::: SOURCE MATERIAL :::

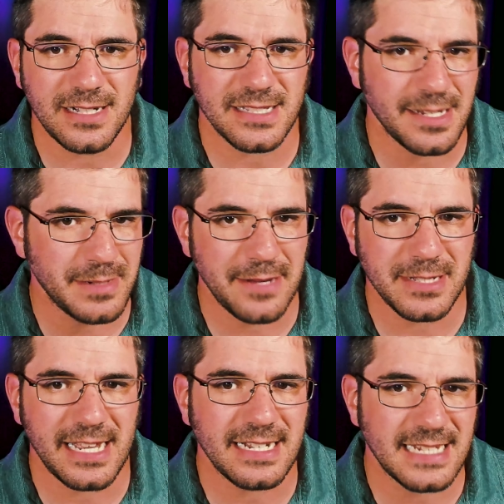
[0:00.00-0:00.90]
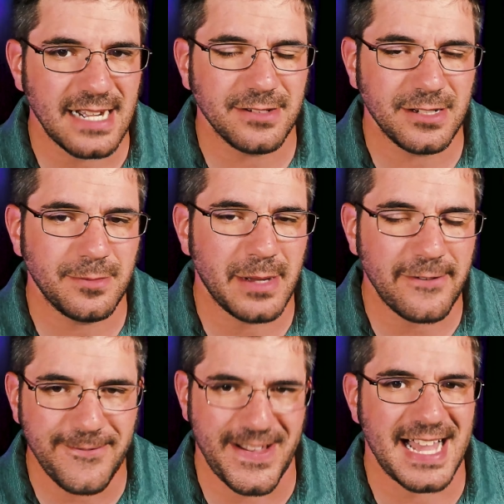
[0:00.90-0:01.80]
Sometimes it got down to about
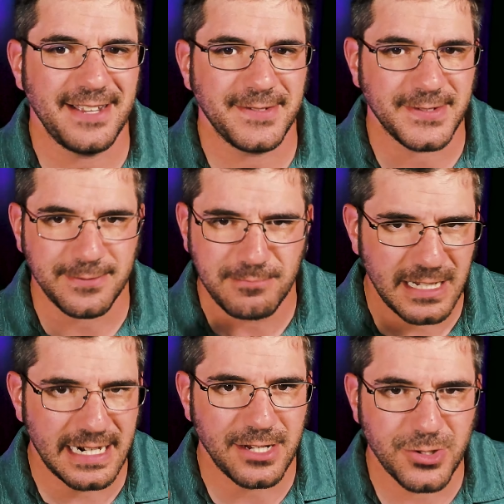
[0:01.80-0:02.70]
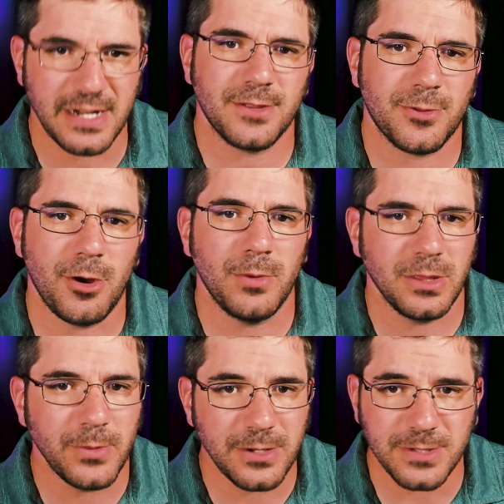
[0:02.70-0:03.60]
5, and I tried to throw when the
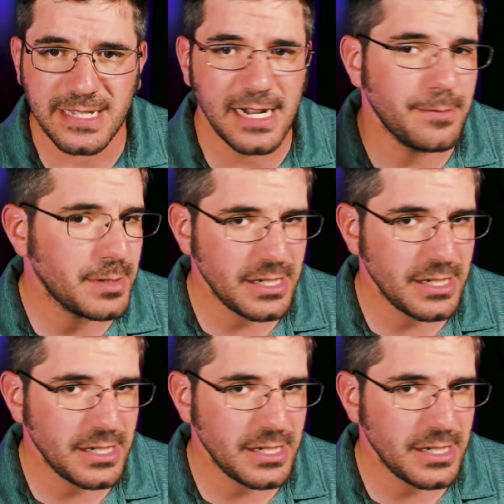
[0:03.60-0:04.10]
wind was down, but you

:::

*WHAT THE TASK REQUIRES*
Could you retype every record above exactly, leaving the pictures out?

*ANSWER TO THE EXERCISE*
[0:00.00-0:00.90]
[0:00.90-0:01.80]
Sometimes it got down to about
[0:01.80-0:02.70]
[0:02.70-0:03.60]
5, and I tried to throw when the
[0:03.60-0:04.10]
wind was down, but you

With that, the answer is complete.